Как усердный и восхищенный читатель «Столпа и утверждения Истины» и других работ П. А. Флоренского В. П. Зубов раскрылся и в работе «Пути метаморфологии». Тематика, научный аппарат этой статьи полностью выдают «православного луллианца», укорененного в романтической книжности… Здесь уже explicite представлена философия цветомузыки, антропология, синэстезия… При первом прочтении создается впечатление, что и стиль изложения, и мысль автора полностью находятся в парадигме Флоренского. Однако есть в ней и зримые наметки собственной программы. Автор не идет прямолинейно за «символизмом» Флоренского, в котором, очевидно, видит лишь один из аспектов изучения выразительных средств научного, философского, художественного опыта. Он хочет войти в эту сферу более эластично, многомерно и в то же время конкретно-исторически. Здесь просматривается перспектива работ о генезисе научной терминологии. <…>
Здесь и в других своих ранних богословских и религиозно-метафизических статьях В. П. Зубов вплотную соприкасается с проблемами выражения, а в дальнейшем научном творчестве, порой уже вовсе не упоминая о первоначально религиозных истоках проблемы, углубляется в историю отдельных ключевых терминов или судьбу эстетики, которая трактуется им, по сути дела, в духе Б. Кроче. Отсюда, с позиций «общей лингвистики», загодя получившей обоснование в апофатическом богословии и «путях метаморфологии», можно будет осуществлять осмысленные экскурсы в самые различные сферы культуры и науки, оставаясь действительным ценителем конкретности слова-вещи.

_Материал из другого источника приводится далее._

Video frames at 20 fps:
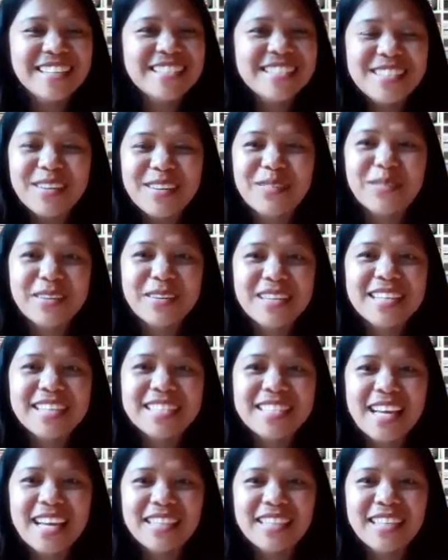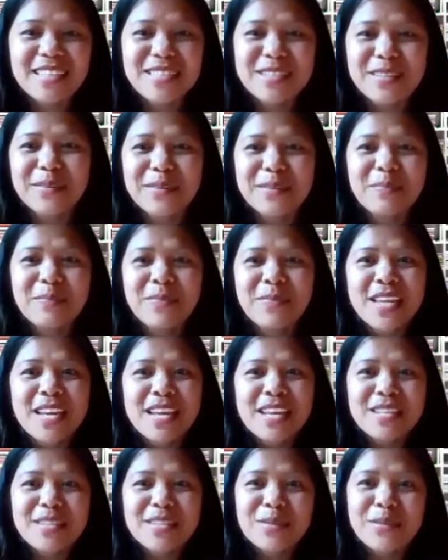So we're excited
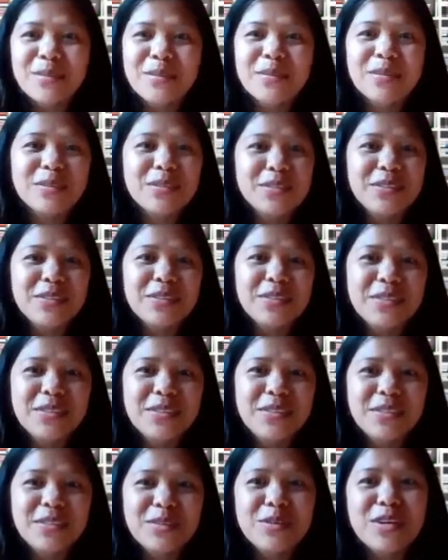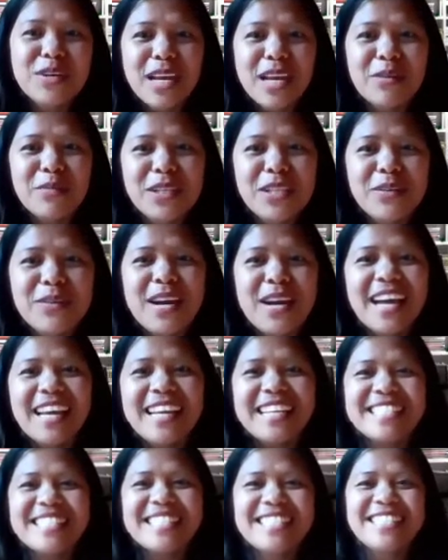to connect with you
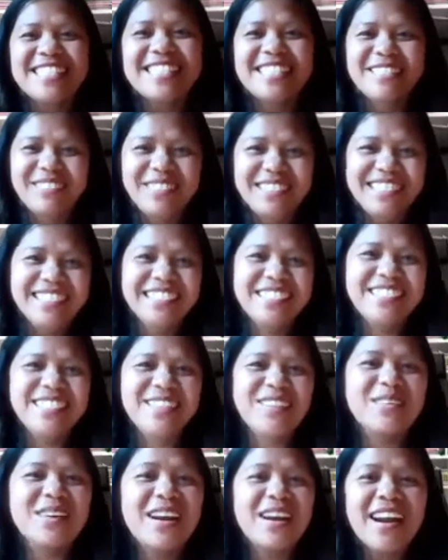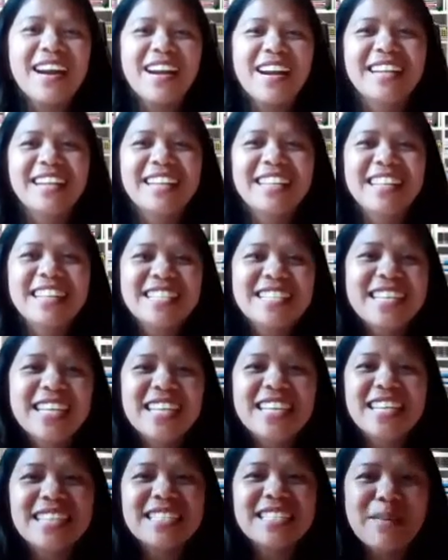guys. So Carl,
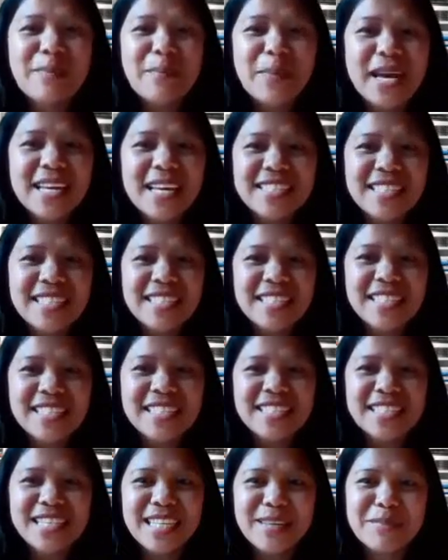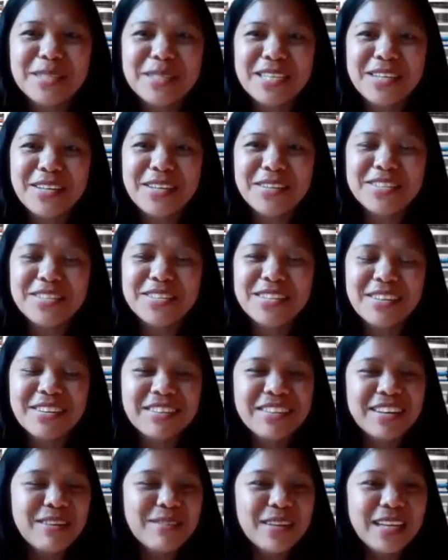he's the best in this team too.
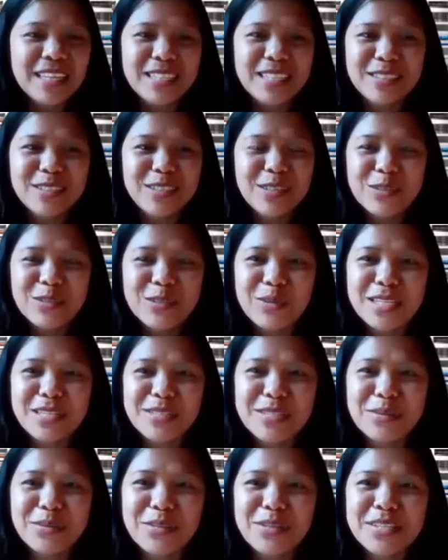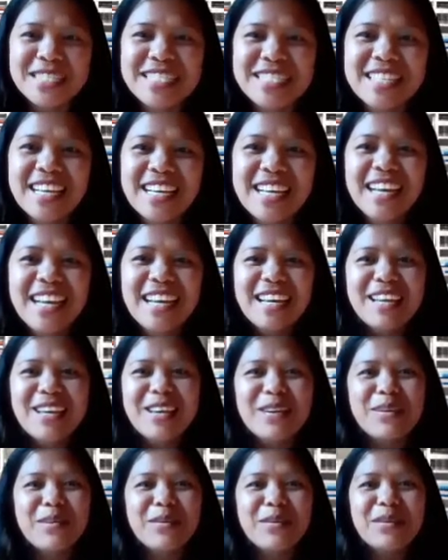So I want you to introduce,
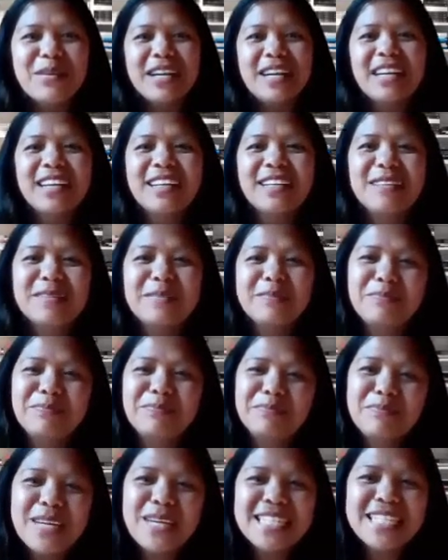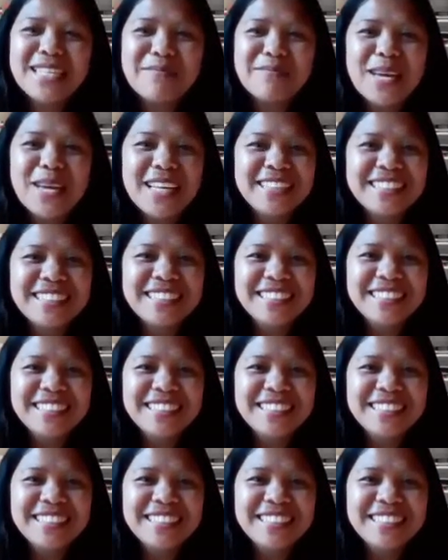you know, my teammate.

У Зубова всегда жила тяга к семантическим изысканиям и музейным предметам, проявлявшаяся в скрупулезном изучении истории терминов и понятий, в любви к книгам и рукописям. «Язык вещей» он начал ценить еще в юности. «Люблю все редкое, исключительное, неповторимое, единственное: редкие монеты, редкие скрипки, редкие пальмы, редкие книги, – чудеса, своевольно нарушающие „уставы естества“».
В «Путях метаморфологии» он особенно выделяет специфику восприятия индивидуальной вещи, ее «непереводимого» языка… <…>
У Зубова имелись все задатки настоящего «музейщика», но для него столь же важны и метафизические интересы. Образчики того, как можно спрягать описание «музейного предмета» с метафизикой, он вполне мог почерпнуть у того же П. А. Флоренского… Его имя напоминает нам о необходимости вернуться к истокам, к «энергиям» и «ипостасям», прямо связанным с проблемами креационизма или «философией творчества». <…>
Так несколько неожиданно соприкасаются два зубовских экскурса: «К истории слова „нигилизм“» (1929) и «Теория пустоты в физике XVII столетия» (1924). В этих небольших работах нетрудно увидеть, как естественно близки интересы В. П. Зубова, казалось бы, в совершенно далеких друг от друга разных сферах знания. И становится понятым «богословский» вывод о том, что «вакуисты» были гораздо в большей мере метафизиками, чем их противники.